Mountain road to Goshavank Monastery, Armenia

Yesterday’s blue toes were now black, so the problem toes were taped and bandaged inside my boots.  I have no problem losing a few toenails, but worry losing toes would affect my marriage chances, especially in cultures where one has to remove ones shoes when entering a house.

Goshavank, founded in 1188, once had a library that held 15,000 books, a lot in the 12th century when they were all hand-copied.  They were burned by Timur, a fathead responsible apparently for the deaths of 17m people, about 5% of the world’s population at the time.  The history of Armenia is miserably punctuated by fatheads from just about everywhere coming through sacking monasteries, burning books and butchering locals.
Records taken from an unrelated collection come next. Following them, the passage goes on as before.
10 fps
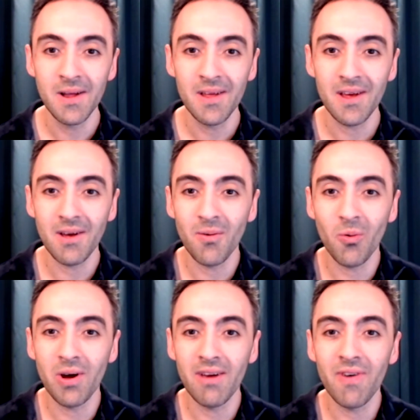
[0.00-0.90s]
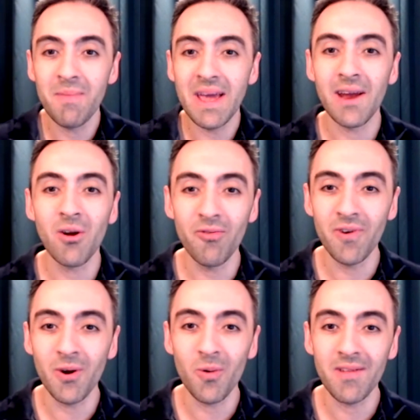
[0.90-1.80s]
If I make an offer,
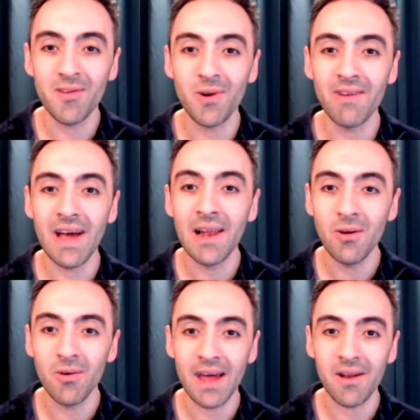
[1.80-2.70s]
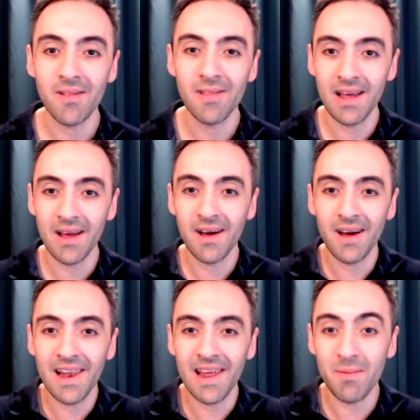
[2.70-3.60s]
no one is going to value that
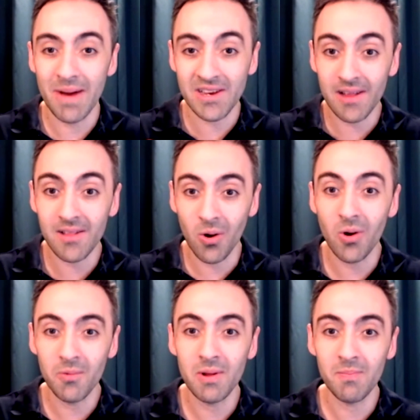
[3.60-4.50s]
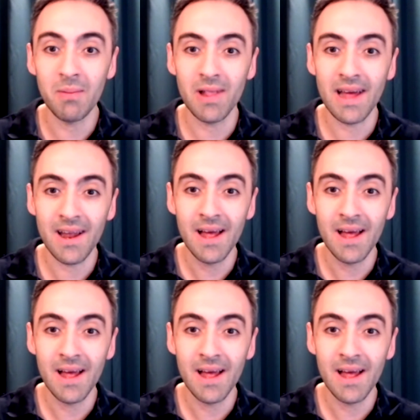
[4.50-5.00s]
unless I'm actually talking with people that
Subsequently restored, Goshavank still has a quiet dignity.

Goshavank Monastery, Armenia

Given my chequered history, who’d have thought I would one day spend so much time visiting monasteries.  If only my parents, who lamented that I was godless, could see me now.

The monastery was in, and dominated the village of Gosh:

Goshavank Monastery, Armenia in town of Gosh

I stopped at a nearby store to buy some bread.  I rested my stick and stood outside to eat it.  An old woman motioned me to sit at a table on the balcony, and brought me salty cheese to eat with it, refusing to take money for it.    She sat with me, and told me in Russian that she milked the cow and pressed the cheese herself .  I don’t speak Russian, but the signing for milking a cow is universal.  I did however look up my Russian dictionary to confirm that she was talking cows not goats or horses or anything else.
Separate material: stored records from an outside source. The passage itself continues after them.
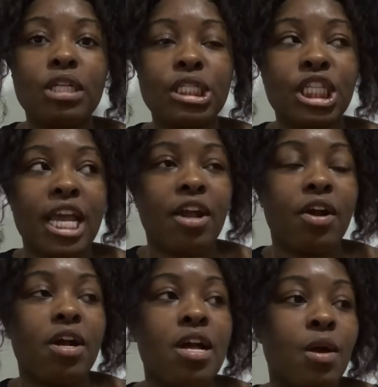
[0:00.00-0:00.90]

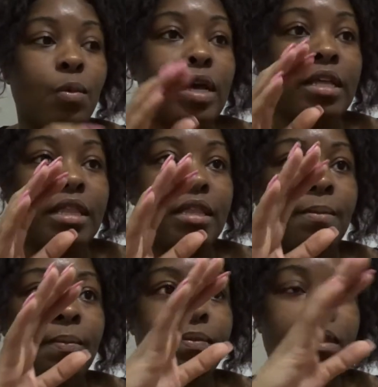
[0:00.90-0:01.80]
share with
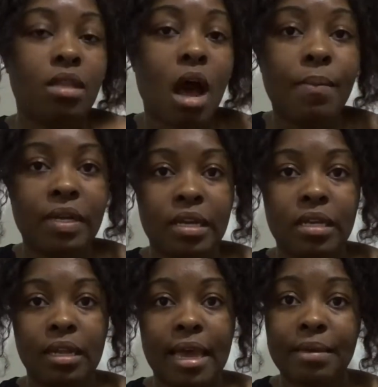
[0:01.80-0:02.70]
dominant
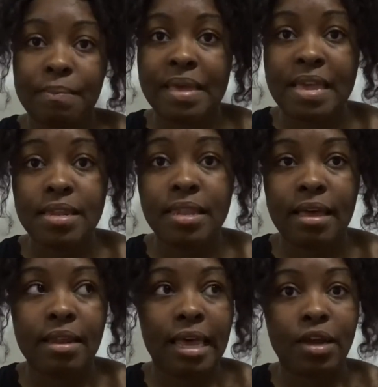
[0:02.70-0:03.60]
like men
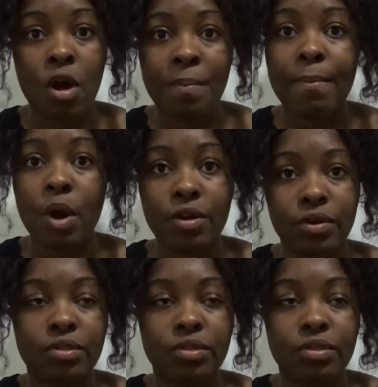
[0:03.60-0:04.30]
that like are my partners.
I got up to leave but then her daughter, the shopkeeper, brought out fruit, cut it and we all ate.  I took their pictures but couldn’t capture the niceness of the old lady (on the left).

Eating hand-made cheese with Armenian old lady at Goshavank

She had a kind of harsh, unsmiling but genuine niceness and hospitality that took me a while to understand.  Once I understood it,  I was disappointed in myself for days that I had so missed capturing it.  The best I could do was to put her in the context of her daughter (the woman on her left with long hair), her friends, and the cheese.